> PROVIDED MATERIAL:
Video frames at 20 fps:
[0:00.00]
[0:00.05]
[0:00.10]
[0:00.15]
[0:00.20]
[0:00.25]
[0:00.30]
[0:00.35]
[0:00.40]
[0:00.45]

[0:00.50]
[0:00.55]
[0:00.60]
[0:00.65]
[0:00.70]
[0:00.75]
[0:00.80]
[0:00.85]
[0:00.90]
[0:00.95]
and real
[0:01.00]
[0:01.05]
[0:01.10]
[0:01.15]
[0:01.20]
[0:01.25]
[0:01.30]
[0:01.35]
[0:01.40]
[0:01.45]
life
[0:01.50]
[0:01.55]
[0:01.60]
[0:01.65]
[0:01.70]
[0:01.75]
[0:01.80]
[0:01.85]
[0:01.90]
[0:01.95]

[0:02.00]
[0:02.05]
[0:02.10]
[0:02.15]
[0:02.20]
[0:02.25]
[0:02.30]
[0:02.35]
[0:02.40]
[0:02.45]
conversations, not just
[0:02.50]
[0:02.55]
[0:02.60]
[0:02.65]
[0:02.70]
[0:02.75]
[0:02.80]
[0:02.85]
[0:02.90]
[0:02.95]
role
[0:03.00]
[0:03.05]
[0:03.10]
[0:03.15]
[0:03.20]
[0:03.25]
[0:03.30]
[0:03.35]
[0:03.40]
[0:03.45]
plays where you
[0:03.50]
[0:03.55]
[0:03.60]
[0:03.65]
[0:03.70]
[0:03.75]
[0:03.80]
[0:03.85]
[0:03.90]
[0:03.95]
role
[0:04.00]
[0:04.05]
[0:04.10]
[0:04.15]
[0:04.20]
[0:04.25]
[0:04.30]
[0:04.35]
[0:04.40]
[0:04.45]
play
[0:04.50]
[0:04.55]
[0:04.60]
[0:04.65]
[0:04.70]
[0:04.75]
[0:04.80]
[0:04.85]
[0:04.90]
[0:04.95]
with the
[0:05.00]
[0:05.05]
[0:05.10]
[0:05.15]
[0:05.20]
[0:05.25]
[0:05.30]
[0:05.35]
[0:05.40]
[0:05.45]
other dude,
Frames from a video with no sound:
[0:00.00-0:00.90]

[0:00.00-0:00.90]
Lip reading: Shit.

> WHAT IS NEEDED: From first line to last, transcribe the material exactly.

> TASK ANSWER:
Video frames at 20 fps:
[0:00.00]
[0:00.05]
[0:00.10]
[0:00.15]
[0:00.20]
[0:00.25]
[0:00.30]
[0:00.35]
[0:00.40]
[0:00.45]

[0:00.50]
[0:00.55]
[0:00.60]
[0:00.65]
[0:00.70]
[0:00.75]
[0:00.80]
[0:00.85]
[0:00.90]
[0:00.95]
and real
[0:01.00]
[0:01.05]
[0:01.10]
[0:01.15]
[0:01.20]
[0:01.25]
[0:01.30]
[0:01.35]
[0:01.40]
[0:01.45]
life
[0:01.50]
[0:01.55]
[0:01.60]
[0:01.65]
[0:01.70]
[0:01.75]
[0:01.80]
[0:01.85]
[0:01.90]
[0:01.95]

[0:02.00]
[0:02.05]
[0:02.10]
[0:02.15]
[0:02.20]
[0:02.25]
[0:02.30]
[0:02.35]
[0:02.40]
[0:02.45]
conversations, not just
[0:02.50]
[0:02.55]
[0:02.60]
[0:02.65]
[0:02.70]
[0:02.75]
[0:02.80]
[0:02.85]
[0:02.90]
[0:02.95]
role
[0:03.00]
[0:03.05]
[0:03.10]
[0:03.15]
[0:03.20]
[0:03.25]
[0:03.30]
[0:03.35]
[0:03.40]
[0:03.45]
plays where you
[0:03.50]
[0:03.55]
[0:03.60]
[0:03.65]
[0:03.70]
[0:03.75]
[0:03.80]
[0:03.85]
[0:03.90]
[0:03.95]
role
[0:04.00]
[0:04.05]
[0:04.10]
[0:04.15]
[0:04.20]
[0:04.25]
[0:04.30]
[0:04.35]
[0:04.40]
[0:04.45]
play
[0:04.50]
[0:04.55]
[0:04.60]
[0:04.65]
[0:04.70]
[0:04.75]
[0:04.80]
[0:04.85]
[0:04.90]
[0:04.95]
with the
[0:05.00]
[0:05.05]
[0:05.10]
[0:05.15]
[0:05.20]
[0:05.25]
[0:05.30]
[0:05.35]
[0:05.40]
[0:05.45]
other dude,
Frames from a video with no sound:
[0:00.00-0:00.90]

[0:00.00-0:00.90]
Lip reading: Shit.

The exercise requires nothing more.